Nous sommes toujours confinés et préoccupés par cette épidémie qui bouleverse notre quotidien, mais cela ne nous empêche pas de nous souvenir qu’il y a 75 ans, c’était la fin de la guerre, enfin, et que les derniers camps de concentration étaient libérés, commémorations du 8 mai demain. On a tout dit, tout lu sur cette période terrible, sur la shoah, à commencer par les grands livres de Primo Levi, Elie Wiesel, Robert Antelme… On pense aussi à Anne Franck, et voici que des témoignages reviennent encore à la surface : c’est ce que raconte cette BD.
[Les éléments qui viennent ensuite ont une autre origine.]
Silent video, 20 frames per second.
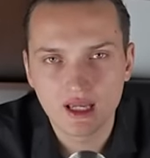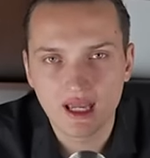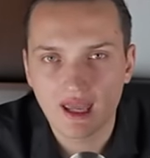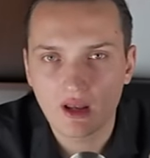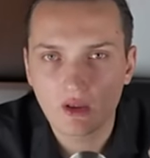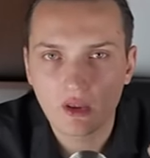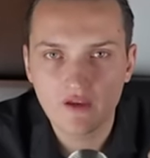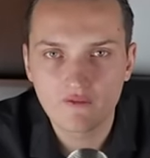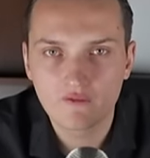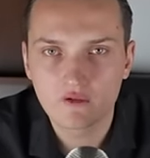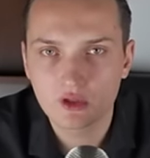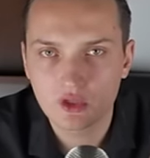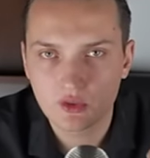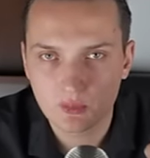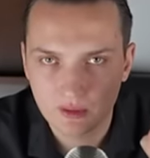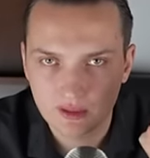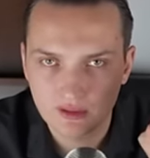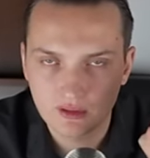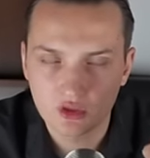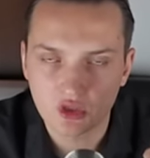leverage
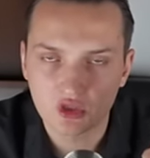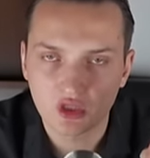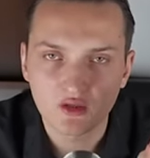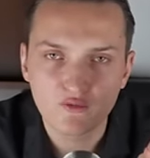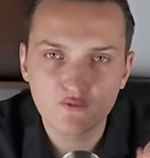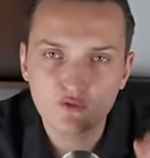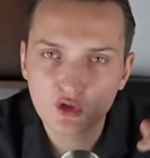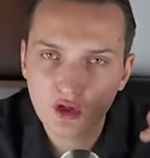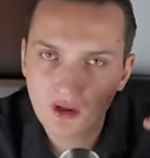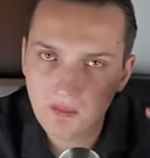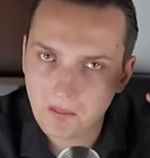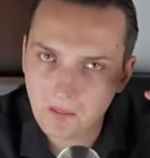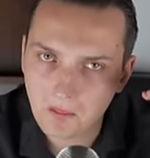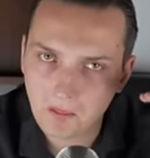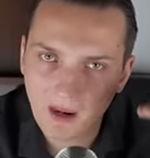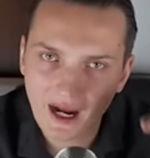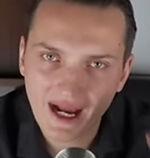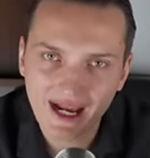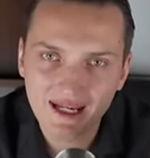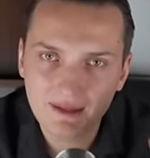position if you are
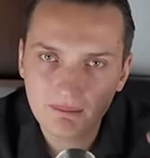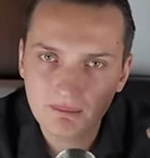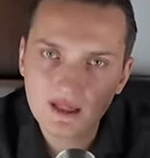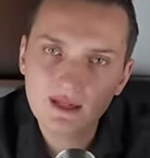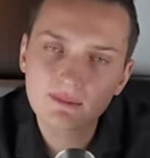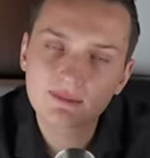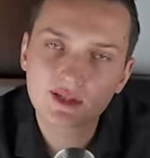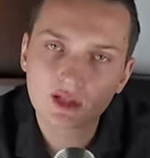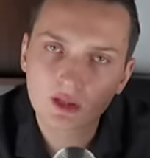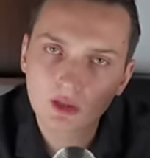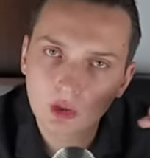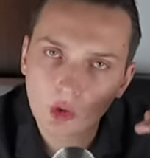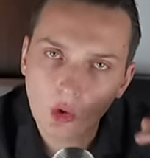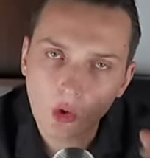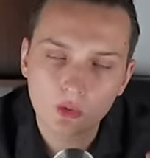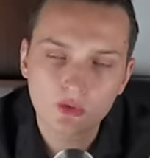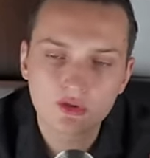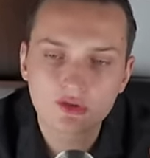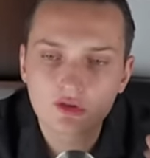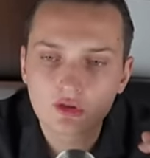buying memes
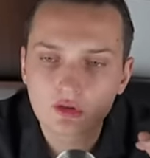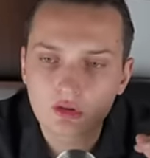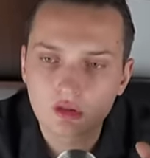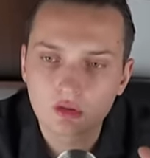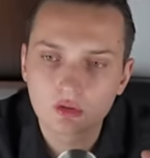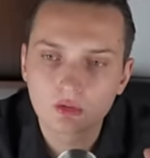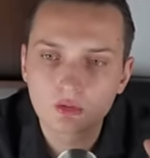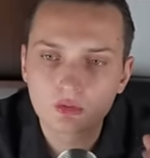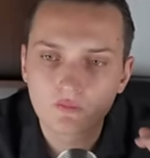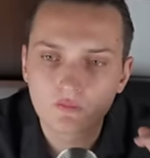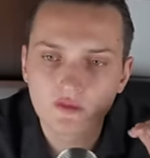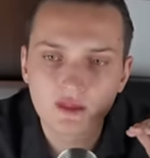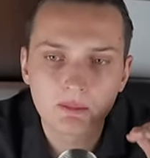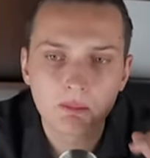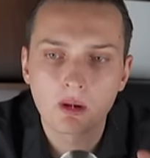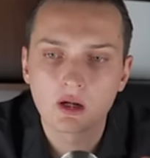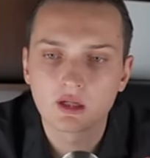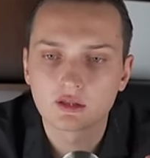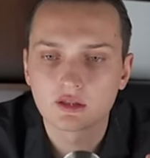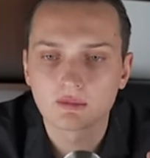close to the
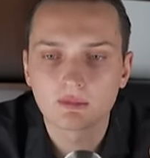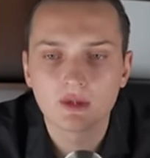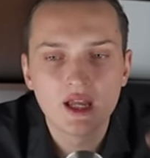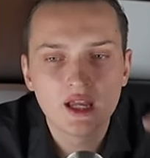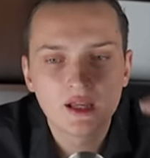bottom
Le graphisme de Thibaut Lambert a le mérite d’être accessible à toutes les tranches d’âge, avec une visée clairement pédagogique, un traitement très simple qui laisse toute la place à l’histoire. Louise est juive, elle vit à Paris avec ses deux sœurs, son frère, ses parents. Son père a fui les pogroms en Urkraine au début du XXe siècle, mais voilà que, dans la capitale occupée, les juifs ne sont plus en sécurité non plus. Ce qui devait arriver arriva : toute la famille est arrêtée le 22 janvier 44, envoyée au camp d’Auschwitz où ils sont immédiatement gazés. Louise avait 16 ans. Cette élève douée, passionnée, passait son temps à lire. Elle avait noué de vrais liens d’amitié avec Anne-Marie Malingrey, et son professeur de latin-grec au lycée Jean-de-la-Fontaine aurait bien voulu la protéger. Avant d’être arrêtée, Louise confia ses livres et quelques lettres à son enseignante. Des lettres qui ont bien failli disparaître et qui sont parvenues jusqu’à nous, grâce au travail de Stéphanie Trouillard.
Elle a réalisé un webdoc particulièrement riche – c’est accessible et pratique en temps de confinement, avant la réouverture des librairies. Ce site regroupe les facsimile des lettres, mais donne aussi des précisions historiques et retrace le cheminement des lettres de Louise, perdues au fond d’une armoire, retrouvées et découvertes avec émotion. Ces lettres sont pleines de sagesse et de poésie. Allez, juste un extrait : "Je pense que les Grecs avaient raison de considérer comme la plus grande souffrance, celle de ne plus voir la lumière du soleil, écrit l’adolescente à l’étoile jaune sur la poitrine. Oh oui ! Pouvoir respirer l’odeur de l’herbe, voir le soleil dans les champs et à défaut, voir même les couchers de soleil à Paris, admirer les étoiles, c’est bien la première joie." Stéphanie Trouillard a fait un énorme travail de documentation autour de ces lettres, des photos de la famille de Louise, un hommage émouvant. Comme quoi, la cruauté de la shoah n’a pas le dernier mot : "Au milieu de la nuit, une lumière éclatera" : c’est une jeune fille juive qui écrivait ces mots. C’était il y a 75 ans.